A review of the current evidence on the sensitivity and specificity of the Ipswich touch test for the screening of loss of protective sensation in patients with diabetes mellitus

Diabetol Int. 2020 Jun 29;12(2):145-150. doi: 10.1007/s13340-020-00451-9. eCollection 2021 Apr.

Abstract

Aims: To evaluate the sensitivity and specificity of the Ipswich touch test for the screening of loss of protective sensation in patients with diabetes mellitus based on the current literature.

Methods: Three electronic databases were searched for eligible studies that investigated the sensitivity and specificity of the Ipswich touch test. Methodological quality was assessed using the QUADAS-2 tool.
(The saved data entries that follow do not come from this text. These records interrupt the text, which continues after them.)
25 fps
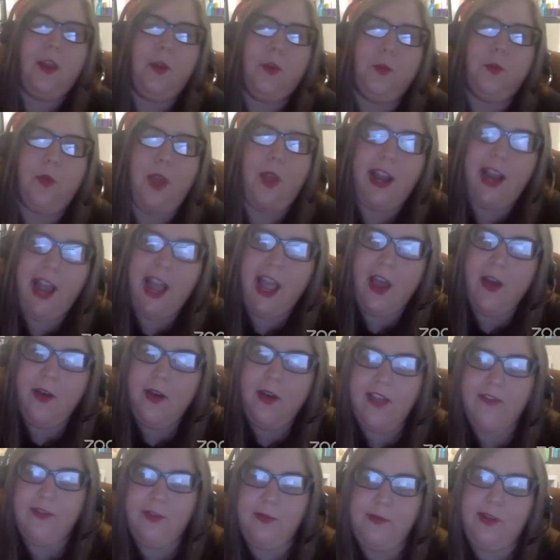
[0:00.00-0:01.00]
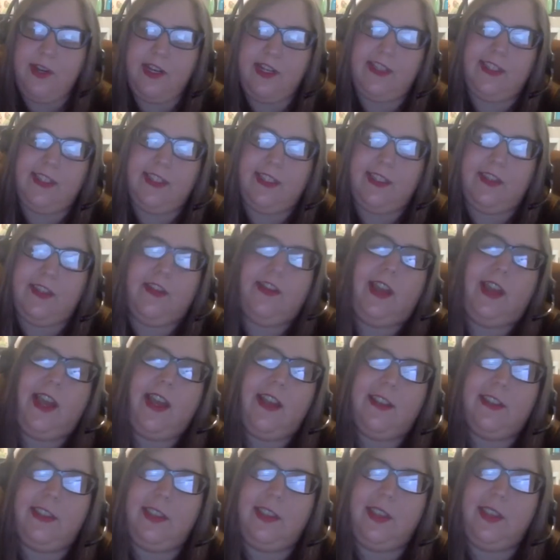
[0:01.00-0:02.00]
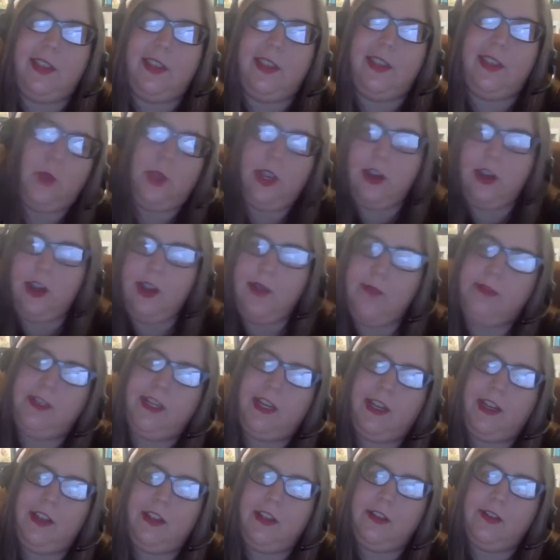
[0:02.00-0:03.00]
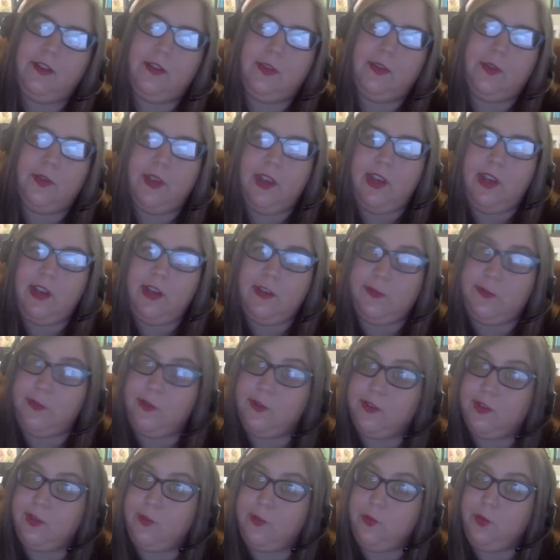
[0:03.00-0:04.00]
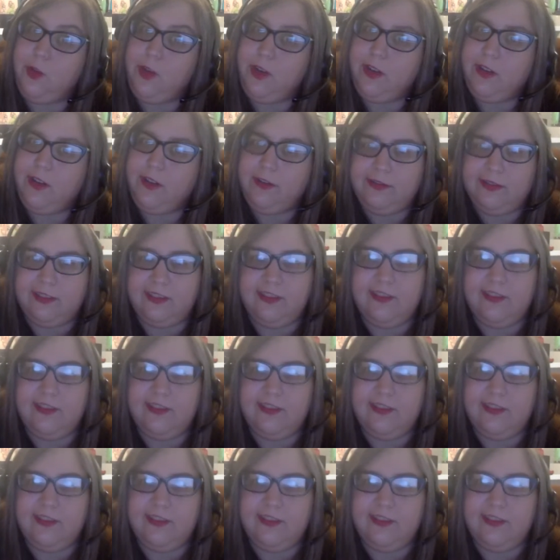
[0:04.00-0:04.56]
Now everybody still has we are updating screen as far as I'm aware.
Results: Five studies that reported the sensitivity and specificity of the Ipswich touch test were included. When compared to the 10 g monofilament, the sensitivity ranges from 51 to 83.3% and the specificity ranges from 96.4 to 98%. When compared to the vibration perception test ≥25 V, Ipswich touch test sensitivity ranges from 76 to 100% and specificity ranges from 90 to 96.6%.

Conclusions: The Ipswich touch test has a high specificity in screening for loss of protective sensation in the feet of patients with diabetes mellitus. It is a useful test to be included in diabetic foot screenings, especially when other sensory tools are not available. However, more rigorous studies need to be conducted as there is currently only a limited pool of research evidence to substantiate it as a screening tool for loss of protective sensation in the diabetic foot.

Keywords: Diabetic foot screening; Diabetic peripheral neuropathy; Ipswich touch test; Loss of protective sensation; Sensitivity and specificity.